Хартман задумался, задержав горящую сигарету возле губ.
– А чья это идея? – спросил он. – Сам Гиммлер до такого бы не додумался.
– Судя по всему, это предложил Керстен. Так считают наши. Вероятно, у них есть основания так считать, иначе они бы этого не говорили.
– Разумеется, ни с Борманом, ни с Герингом такая акция не согласовывалась…
– Что угодно, но Гиммлер не похож на самоубийцу.
– Интересно… Это интересно… Такое может позволить себе только один человек в рейхе. – Хартман затянулся, выпустил дым через ноздри и загасил окурок в оловянной пепельнице. – Хорошо, подумаем над этим после Панкова. Идем?

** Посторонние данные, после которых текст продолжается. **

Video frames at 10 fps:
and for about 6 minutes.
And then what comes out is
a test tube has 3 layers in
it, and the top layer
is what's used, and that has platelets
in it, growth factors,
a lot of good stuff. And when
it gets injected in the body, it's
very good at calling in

– Погоди, – удержал его Гесслиц, и голос его потеплел. – Тут еще кое-что. Взгляни.
Он выложил перед Франсом две фотокарточки. Франс замер. На одной был чернявый, смеющийся мальчишка лет шести с торчащим кверху чубчиком на бритой голове, в коротких штанишках с одной лямкой. На другой – он в окружении смеющихся детей, позади – женщины в халатах, очевидно, воспитательницы, и трехэтажное здание с облезлыми пилястрами.

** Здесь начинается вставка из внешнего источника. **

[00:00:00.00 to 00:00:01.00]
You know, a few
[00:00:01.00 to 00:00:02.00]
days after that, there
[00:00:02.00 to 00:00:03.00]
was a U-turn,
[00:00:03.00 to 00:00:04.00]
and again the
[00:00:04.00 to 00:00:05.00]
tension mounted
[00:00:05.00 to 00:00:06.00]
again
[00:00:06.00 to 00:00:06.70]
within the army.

– Дом для детей иностранцев в Иваново, – пояснил Гесслиц. – Это километров триста к северу от Москвы. Там хорошее снабжение, свежий воздух… Вот.
– Санька, – улыбнулся Хартман.
Скоро пять лет, как он не видел сына. Когда сестра милосердия из Мадрида Светлана Иваницкая, примкнувшая к терцио «Донна Мария де Молина», в котором русские добровольцы воевали против республиканцев, объявила о своей беременности, Франсиско Хартман немедленно попросил ее руки. На тот момент он работал в штабе каудильо Франко, которого хорошо знал по службе в Марокко, и его отношения с русской эмигранткой длились уже не первый год. Это была не просто связь: Хартман потерял голову от любви к белокурой красавице с тонкими, аристократическими манерами.
Ее отторжение нацизма, как идеи, как способа жить и чувствовать, постепенно передалось и ему, тем более что и мать его, чистокровная немка из Кёнигсберга, фамилию которой он перенял, категорически отказывалась принимать происходящее в рейхе, руководимом «этой мразью с грязным мочалом под носом». Поэтому для него не стала большим потрясением открывшаяся связь Светланы с советской разведслужбой.
В 36-м их тайно переправили в Москву, но уже через восемь месяцев было принято решение вернуть Хартмана в Испанию с соответствующей легендой, чтобы затем обеспечить его переезд в Германию.